Is hex an ascii thing? [ASM]

Prev: DIV overflow
Next: RIP relative adresses

From: robertwessel2 on 11 Apr 2007 18:36

On Apr 11, 8:44 am, "Mike Gonta" <e...(a)mikegonta.com> wrote:
> In English hexadecimal notation uses the first 6 characters of the
> Latin character set ( A-F ) to represent the values 10 to 15.
> If your native language uses a different character set, for example
> Cyrillic or Greek, do you use the first 6 characters of that set or:
>
> Is hex an ascii thing?

Almost all programming is done with a character set that include at
least the uppercase Latin letters, even when done by speakers of human
languages where that's not entirely natural. A number of languages
(or their implementations) have been fairly liberal in what the accept
as variable names and whatnot, so I've seen Cobol with Katakana
variable and procedure names. Java actually lets you use most any
Unicode character, which allows some interesting possibilities.

The A-F convention has become fairly universal, but there have
certainly been others. U-Z has been used for the extra digits, as
well as 0-5 with an bar over or under the digit.

Also, ASCII is not really the right term, hex in EBCDIC uses the same
convention, although with all different code points.

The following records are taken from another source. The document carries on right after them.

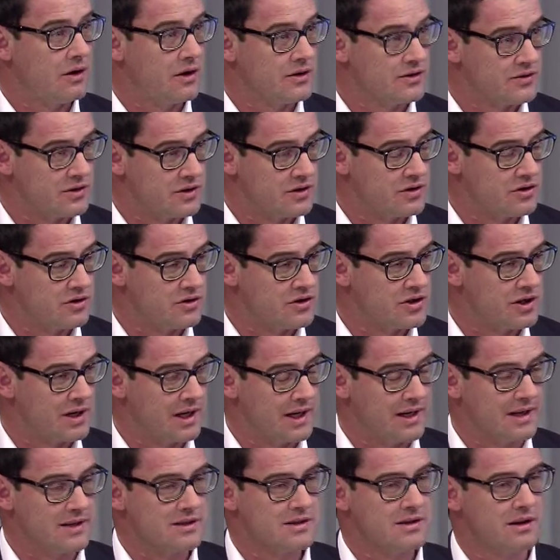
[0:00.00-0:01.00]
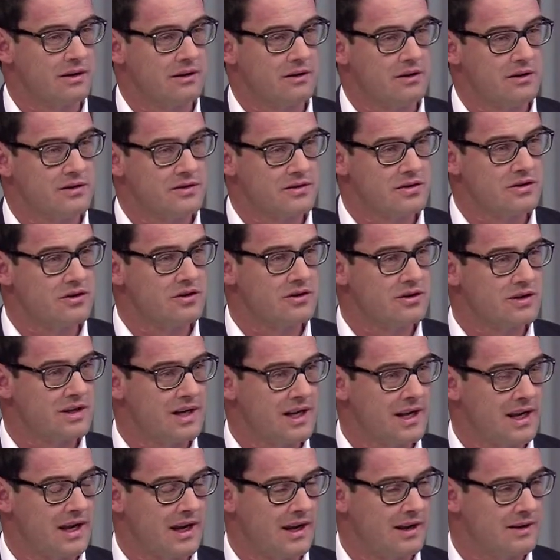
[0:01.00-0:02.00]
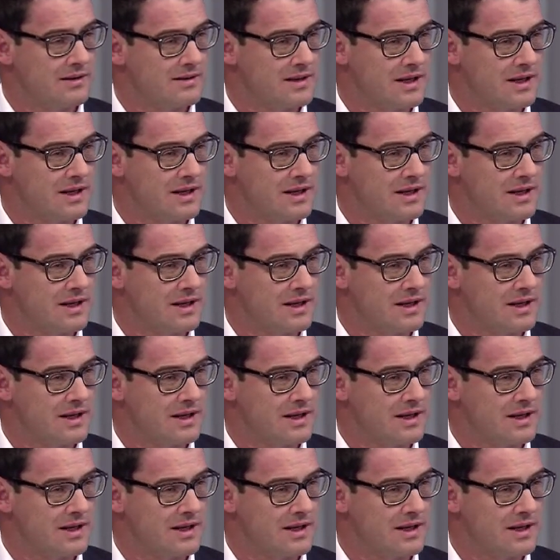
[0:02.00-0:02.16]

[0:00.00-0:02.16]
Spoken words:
Constitutionally. Yes. So constitutionally,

From: Evenbit on 11 Apr 2007 22:14

On Apr 11, 5:28 pm, "Jim Carlock" <anonym...(a)127.0.0.1> wrote:
> "[Jongware]" wrote...
>
> "Jim Carlock" posted...
> : News reader: Outlook Express
> : Greek Capital Letter Gamma...
> : G
> :
> : Accessories\System Tools\Character Map.
> : Set the Font to Arial.
> : Scroll down to U+0393 Greek Capital Letter Gamma, select it
> : by clicking on it, then Click on the Select button.
> : Click on the Copy button.
> :
> : Not sure if this works or not. Will see.
>
> Well it worked before I pressed the Send button. Seems to require
> a Greek Newsgroup with HTML encoding to be able to handle the
> extra characters.
>
> 0, 1, 2, 3, 4, 5, 6, 7, 8, 9...
> 10 ? ? ? ? ? ¤ ? ? ? ?
> 20 ¶ § ? ? ? ? ? ? ? ?
> 30 ? ? !
>

I have to say that I am a tad disappointed. Knowing your interest
level for "all things assembly" I assumed you would write some 'code'
to help you conduct these tests. ;-)

You give me no other choice but to plop some HLA fodder here for Rene
(and gang) to feast:

program chartest;
#include( "stdlib.hhf" )
// change line #23 below if you use StdLib 2.0

static
s :string;
buff :byte[16];

begin chartest;

str.init( buff, 16 );
mov( eax, s );

stdout.put( " Dec Hex Char" nl );
stdout.put( "----+----+----" nl );
mov( 32, cl );

double_ampersand:

stdout.puts( " " );
stdout.putu8( cl );
stdout.puts( " " );
conv.bToStr( cl, 2, ' ', s ); // in StdLib 2.0 use byteToHex()
stdout.puts( s );
stdout.puts( " " );
stdout.putc( cl );
stdout.newln();

inc( cl );
jnz double_ampersand;

end chartest;

Nathan.

From: Wolfgang Kern on 11 Apr 2007 23:24

Mike Gonta wrote:

>> I'm not Greek, but I think also Greek and Russian programmers
>> use ASCII a..f (or A..F) in hexadecimal notations.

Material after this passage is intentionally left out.